For example, a study of people with rheumatoid arthritis (RA) presented in June 2021 at the annual conference of the European Alliance of Associations for Rheumatology (EULAR) concluded that people who are most extreme when describing pain levels are less likely to have their disease in remission compared with those who don't (34 percent versus 70).
But these reactions to pain aren't inevitable. "We have to teach the brain that chronic pain is like an alarm that just keeps going off. It doesn't necessarily signal danger," Kennedy-Spaien says. Calm the mind and the alarm subsides, and often the chronic pain along with it.
Kennedy-Spaien says patients may also find benefits from biofeedback and mindfulness-based stress reduction (MBSR), techniques that also train the mind to reframe. Other modalities that have been shown to be effective in reducing brain activity around some types of chronic pain are pain reprocessing therapy (PRT) and pain neuroscience education, which use education and psychological techniques to retrain the brain to better respond to bodily signals and encourage positive sensations and feelings instead. A study published in JAMA Psychiatry in December 2021 found PRT eliminated or nearly eliminated chronic low back pain in two-thirds of participants.

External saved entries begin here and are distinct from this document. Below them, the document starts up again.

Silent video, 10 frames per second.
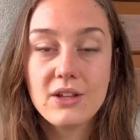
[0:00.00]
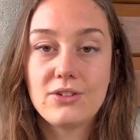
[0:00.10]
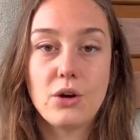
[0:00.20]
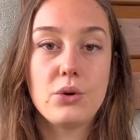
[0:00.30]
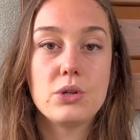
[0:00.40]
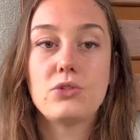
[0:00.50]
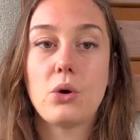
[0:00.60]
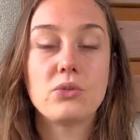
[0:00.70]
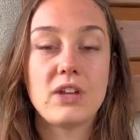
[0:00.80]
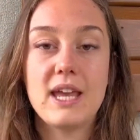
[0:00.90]
So you
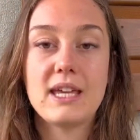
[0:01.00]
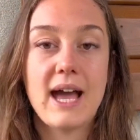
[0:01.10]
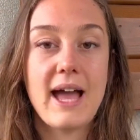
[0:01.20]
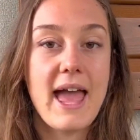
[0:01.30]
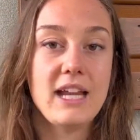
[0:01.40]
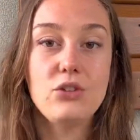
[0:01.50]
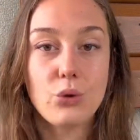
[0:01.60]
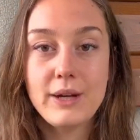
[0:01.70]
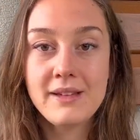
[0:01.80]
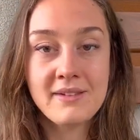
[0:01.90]
don't take any
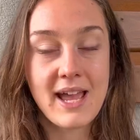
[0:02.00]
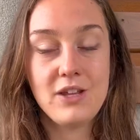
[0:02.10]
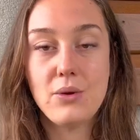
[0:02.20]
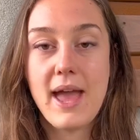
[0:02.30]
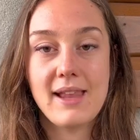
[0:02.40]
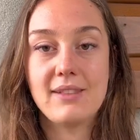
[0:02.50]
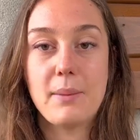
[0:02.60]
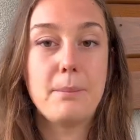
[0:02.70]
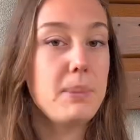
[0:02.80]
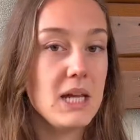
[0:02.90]
choice and you end
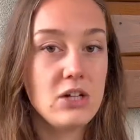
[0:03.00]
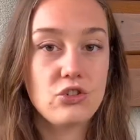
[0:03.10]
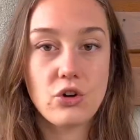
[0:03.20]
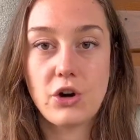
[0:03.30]
up binge,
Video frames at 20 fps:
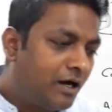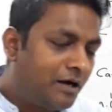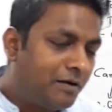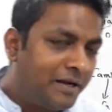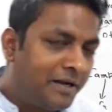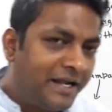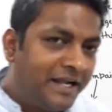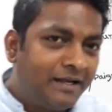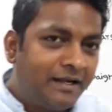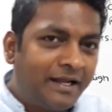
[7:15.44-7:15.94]

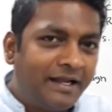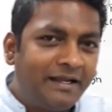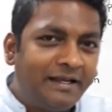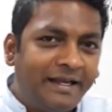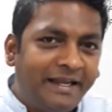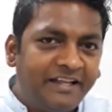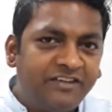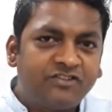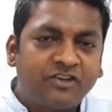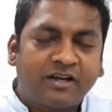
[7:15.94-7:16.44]
in
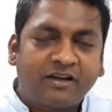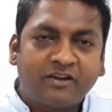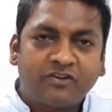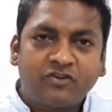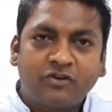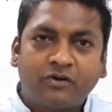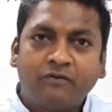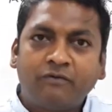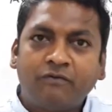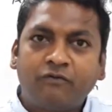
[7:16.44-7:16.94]
lead
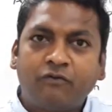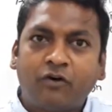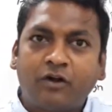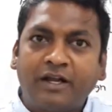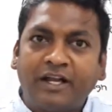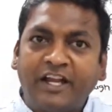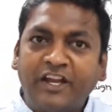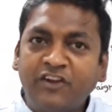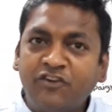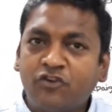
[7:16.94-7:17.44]
generation for
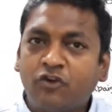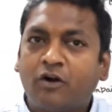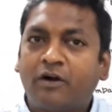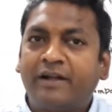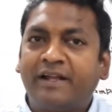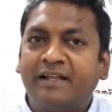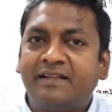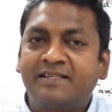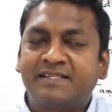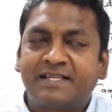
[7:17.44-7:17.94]
niche
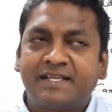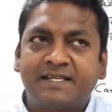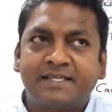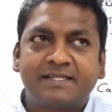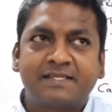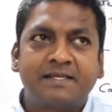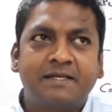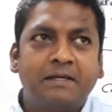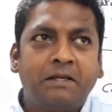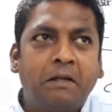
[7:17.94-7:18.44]

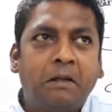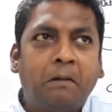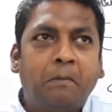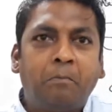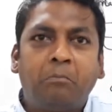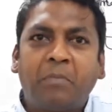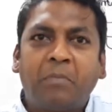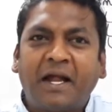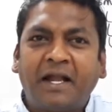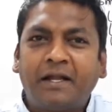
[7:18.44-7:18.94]
audiences
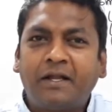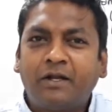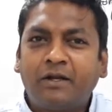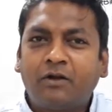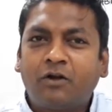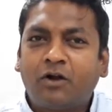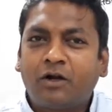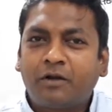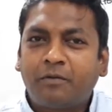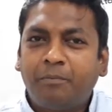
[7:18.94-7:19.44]
might
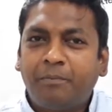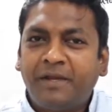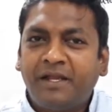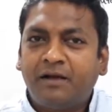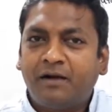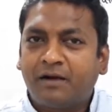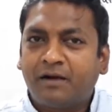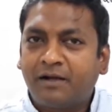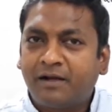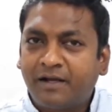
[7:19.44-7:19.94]
not be
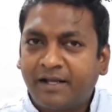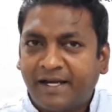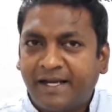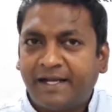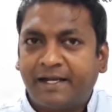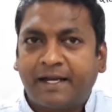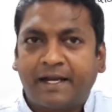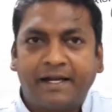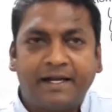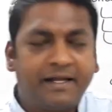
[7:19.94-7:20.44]
a great
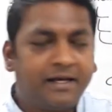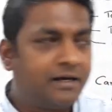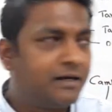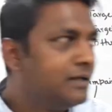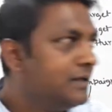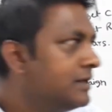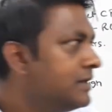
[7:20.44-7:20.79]
idea.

Improving your daily health habits is something every pain expert agrees is key, Steven P. Cohen, MD, chief of pain medicine at the Johns Hopkins School of Medicine in Baltimore, says. "Getting enough sleep, eating a healthy diet, staying active, and not smoking" should be on the top of every pain patient's to-do list, he says. Exercise is especially important. Although years ago, pain patients were instructed to take to bed, doctors now know that movement is a crucial component for healing the body and the mind. "There's a widespread consensus that exercise seems to be beneficial across the board," and especially for musculoskeletal conditions and nociplastic pain, Cohen says.
Many pain patients find relief by doing yoga, a practice that soothes both the body and the mind. Research shows the benefits for pain mostly derive from the fact that it is a form of exercise, the review in The Lancet noted, so if yoga is not appealing, taking up any activity is fine.
Changing up your diet can also be surprisingly effective: Research confirms that dietary changes have pain relieving effects. A review published in 2020 in the Journal of Clinical Medicine, for example, shows that plant-based diets especially reduce musculoskeletal pain. The same review found reducing fat and sugar aids "wear and tear" osteoarthritis.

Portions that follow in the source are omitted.